Other EU law relevant to restructuring and insolvency

It is, of course, not only the law specifically relating to insolvency that affects restructuring and insolvency practice; many other areas of law have a significant impact on how and whether a business can be restructured and many of those other laws could be affected by a Brexit. For example:

  • Employment law: Our opinion is Brexit is unlikely to precipitate immediate and major employment law policy change in the UK and many EU laws will be retained. Perhaps of greatest relevance to restructuring and insolvency are the Transfer of Undertakings (Protection of Employment) Regulations (TUPE). Our view is that TUPE is now such an accepted part of UK employment law that it would be politically unattractive for any government to abolish it, although minor changes might be made.
  • Financial services law: European financial markets are governed by an extensive body of EU legislation, much of which is relevant to insolvency. Perhaps most important are the measures which aim to avoid the smooth operation of the financial markets being interrupted by rules relating to insolvency, such as the Settlement Finality Directive and Financial Collateral Arrangements Directive (although the practical significance of the latter to UK professionals is currently limited by the way it has been implemented into domestic law – see Gray v. GTP Group Ltd [2010] EWHC 1772). Much of this legislation applies to the EEA, and so would continue to apply to the UK if we re-join the EEA. Even if we do not, however, it seems unlikely that there will be any significant political will to abandon these rules, because of the unobjectionable policy aims behind them and because many are ultimately derived from non-EU sources in any event.
  • State aid: EU law prohibits Member States providing financial assistance to companies in a way that could distort competition. When the UK leaves the EU these rules would cease to apply. However, the World Trade Organisation also has rules barring state aid so that, despite Brexit, it seems unlikely that the UK government will be free to provide rescue finance to distressed British companies or industries.
  • CJEU case law: Absent legislation to the contrary, pre-Brexit decisions of the Court of Justice of the European Union relating to the concept of “centre of main interest” (COMI) will remain binding on the English courts when considering COMI (whether for the purpose of an extended and amended EC Regulation or of CBIR 2006). After Brexit, however, the UK courts will be free to take their own course, and US decisions as to COMI might become more persuasive, leading to a possible divergence between the UK and EU interpretation of COMI, and making recognition less certain.

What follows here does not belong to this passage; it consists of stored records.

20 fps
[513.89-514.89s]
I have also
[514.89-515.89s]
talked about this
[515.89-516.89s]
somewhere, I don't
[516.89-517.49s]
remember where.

As UK insolvency legislation is not derived from EU law, the effect of Brexit on the insolvency of entities domiciled and trading only in the UK, and upon domestic insolvency case law, will be less significant than in some other areas of law. However, the decision to leave the EU creates considerable uncertainty regarding the future landscape for multi-jurisdictional insolvencies. Whereas, in other areas, leaving the EU may deliver advantages for the UK, it is not obvious how such advantages could arise in the narrow field of cross-border restructuring and insolvency; although the current system is certainly not perfect, it does generally deliver clarity and predictability and thus reduces costs and maximises value for creditors. The UK’s priority in this area (at least as regards “ordinary” insolvencies, i.e. those not relating to banks and insurers) should therefore be to retain as much of the current system as it can.

It is also important to note that the future of European cross-border restructuring and insolvency is uncertain in any case. Under the European Commission’s Capital Markets Union initiative (“CMU”), the Commission has made clear its intention to commence a process of harmonisation of EU insolvency laws, with the first legislative proposal likely to be issued on 26 October 2016. It is not yet clear to what extent CMU will seek to harmonise insolvency law (rather than imposing minimum standards). It does seem likely, however, that these changes will play a part in any negotiation of the insolvency aspects of the post-Brexit relationship with the EU.